-------- Records provided --------

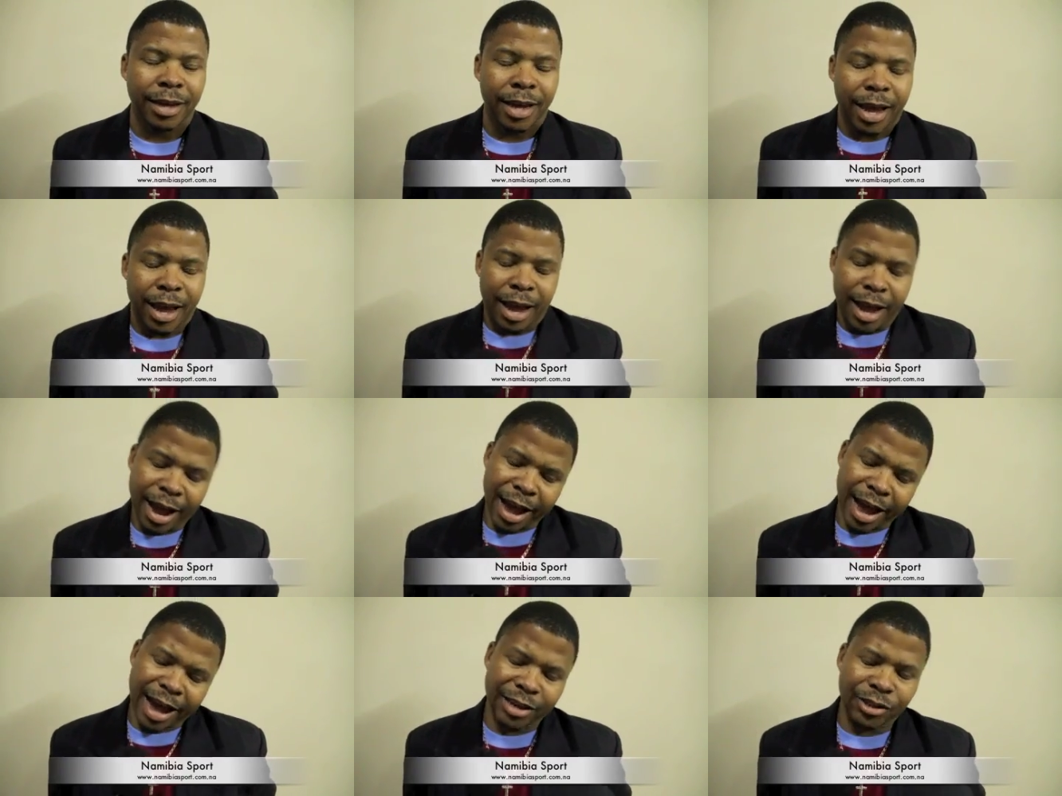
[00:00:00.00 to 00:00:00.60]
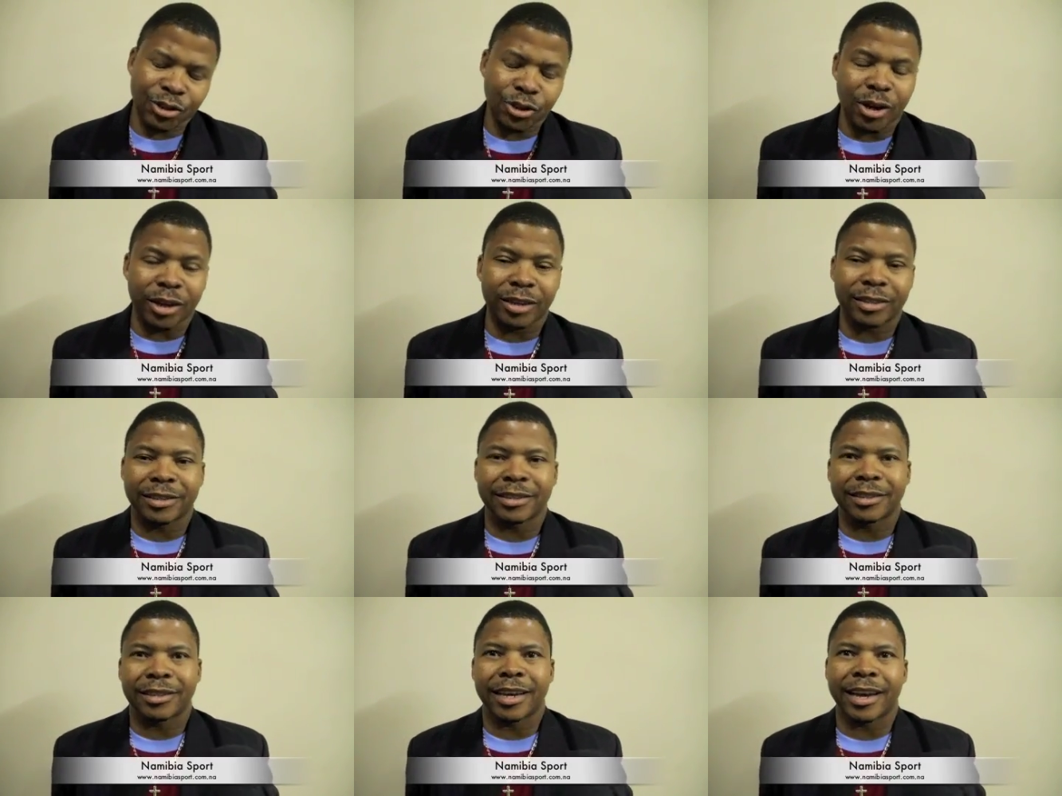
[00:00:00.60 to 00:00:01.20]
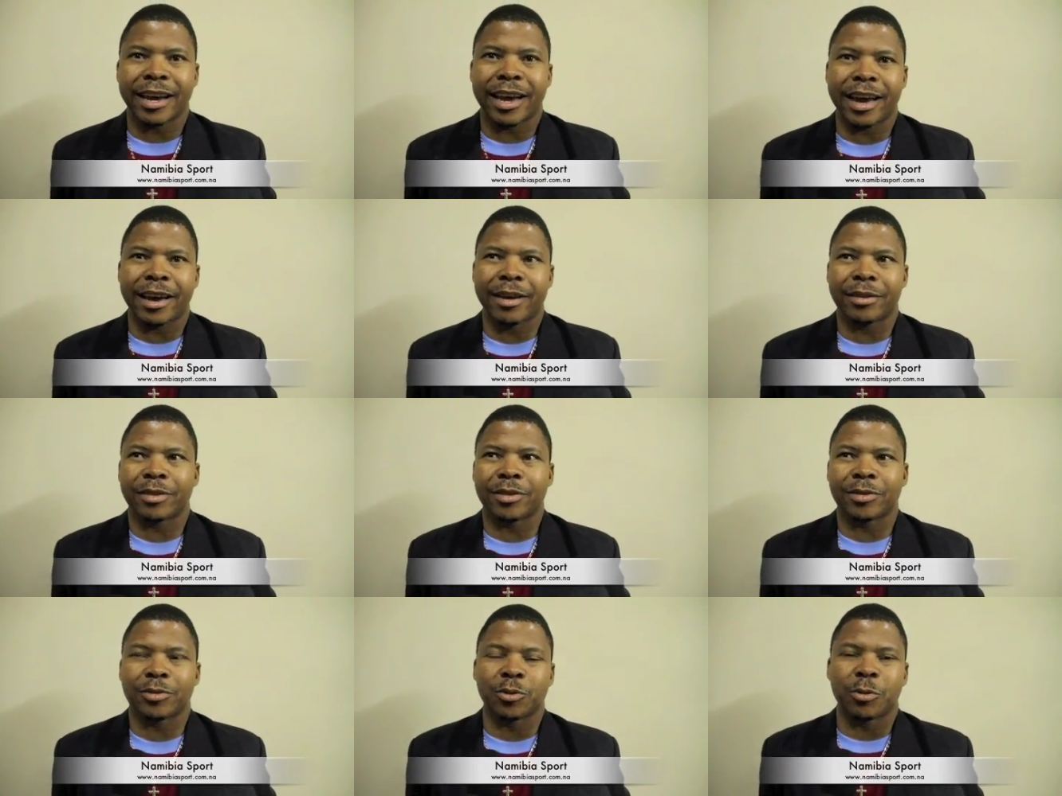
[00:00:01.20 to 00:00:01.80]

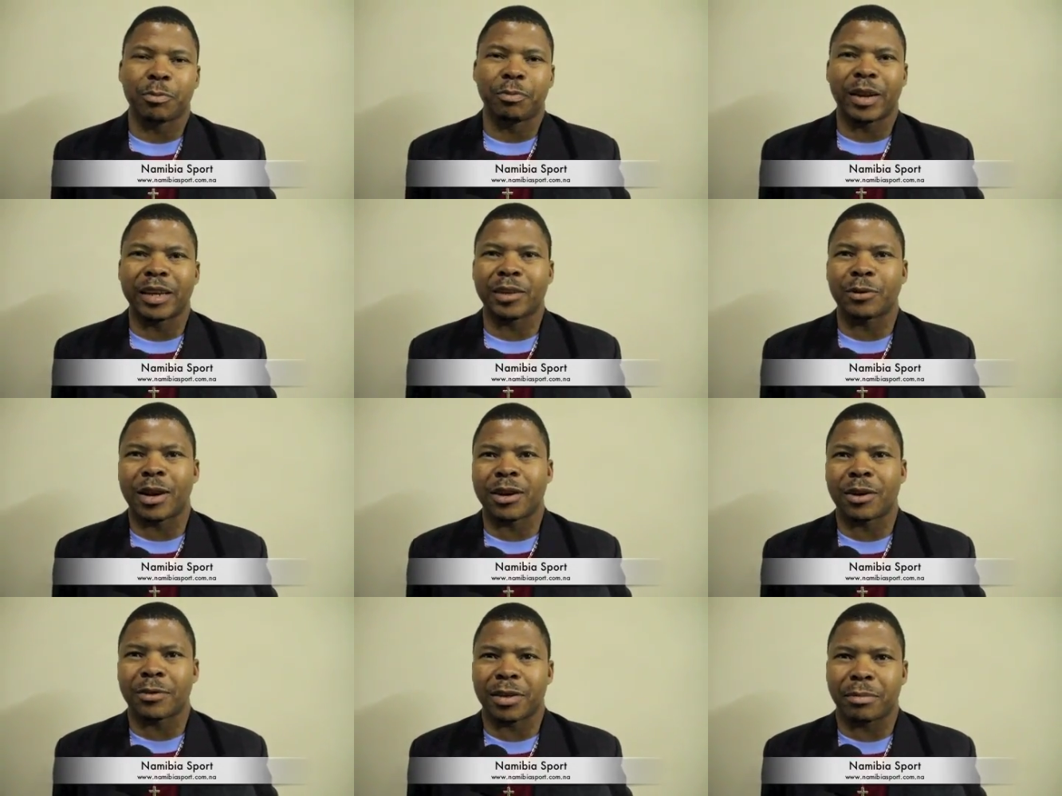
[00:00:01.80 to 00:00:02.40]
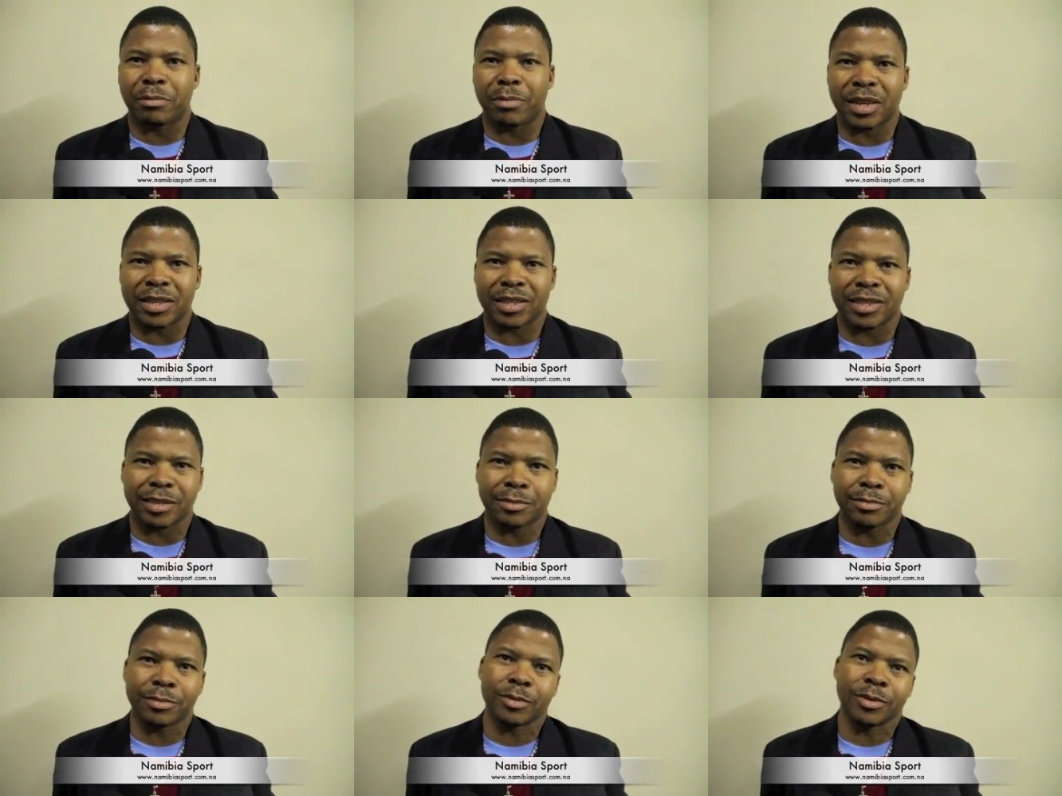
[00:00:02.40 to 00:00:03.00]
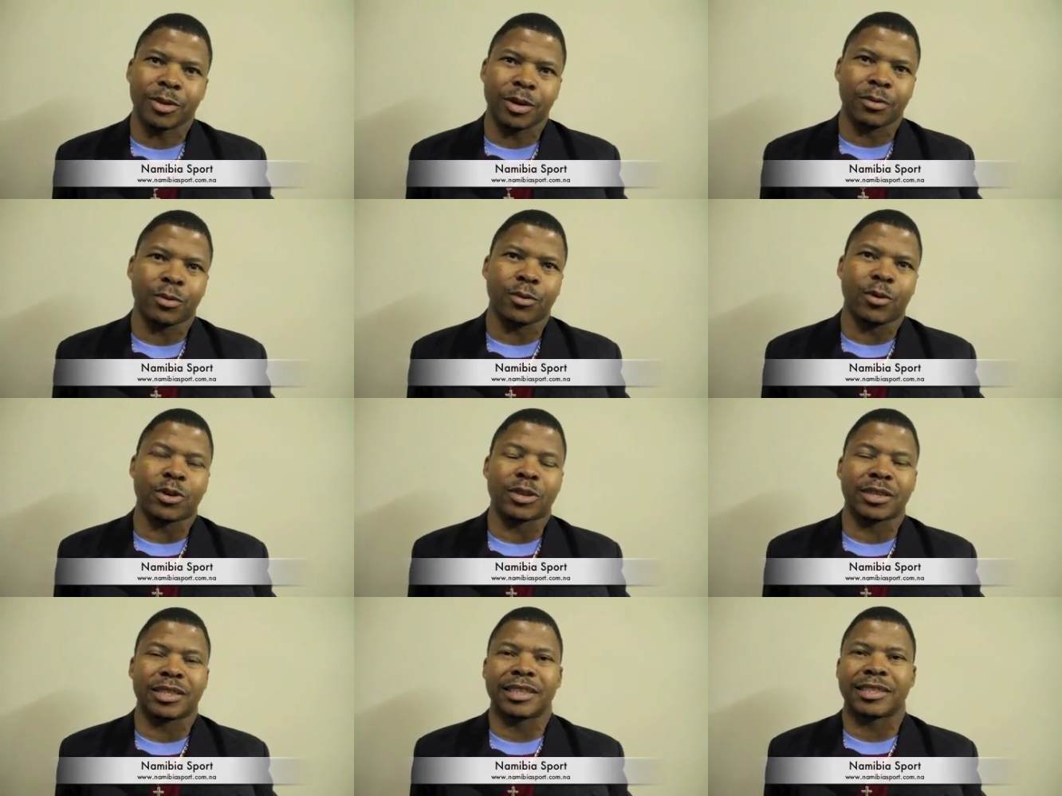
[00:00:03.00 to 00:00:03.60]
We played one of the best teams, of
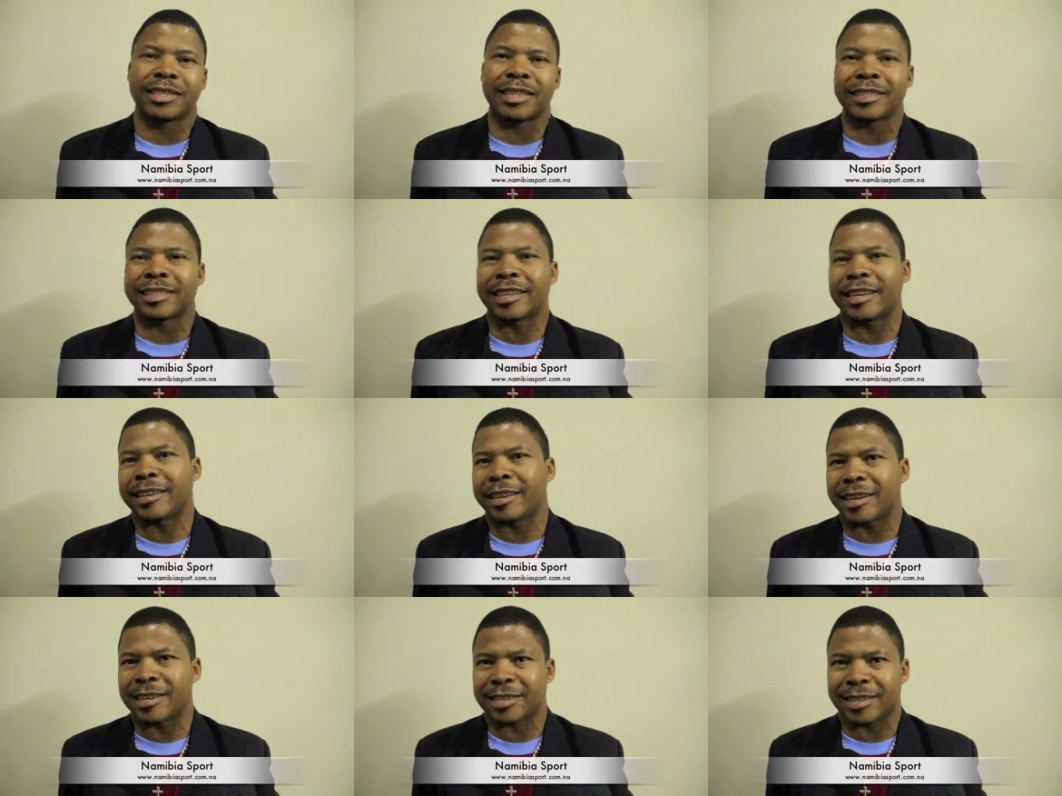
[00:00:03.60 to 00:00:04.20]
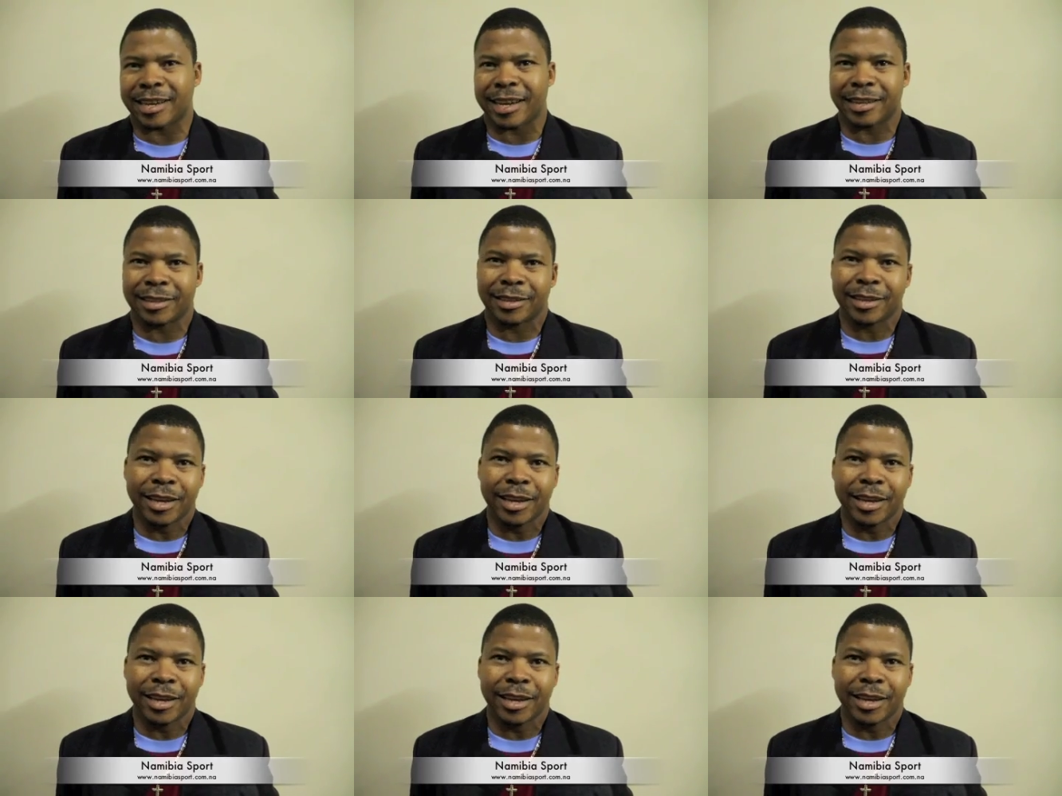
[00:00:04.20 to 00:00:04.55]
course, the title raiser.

--------

:: Work order ::
Set down each entry again exactly as written. Pictures stay out.

:: Exercise answer ::
[00:00:00.00 to 00:00:00.60]
[00:00:00.60 to 00:00:01.20]
[00:00:01.20 to 00:00:01.80]

[00:00:01.80 to 00:00:02.40]
[00:00:02.40 to 00:00:03.00]
[00:00:03.00 to 00:00:03.60]
We played one of the best teams, of
[00:00:03.60 to 00:00:04.20]
[00:00:04.20 to 00:00:04.55]
course, the title raiser.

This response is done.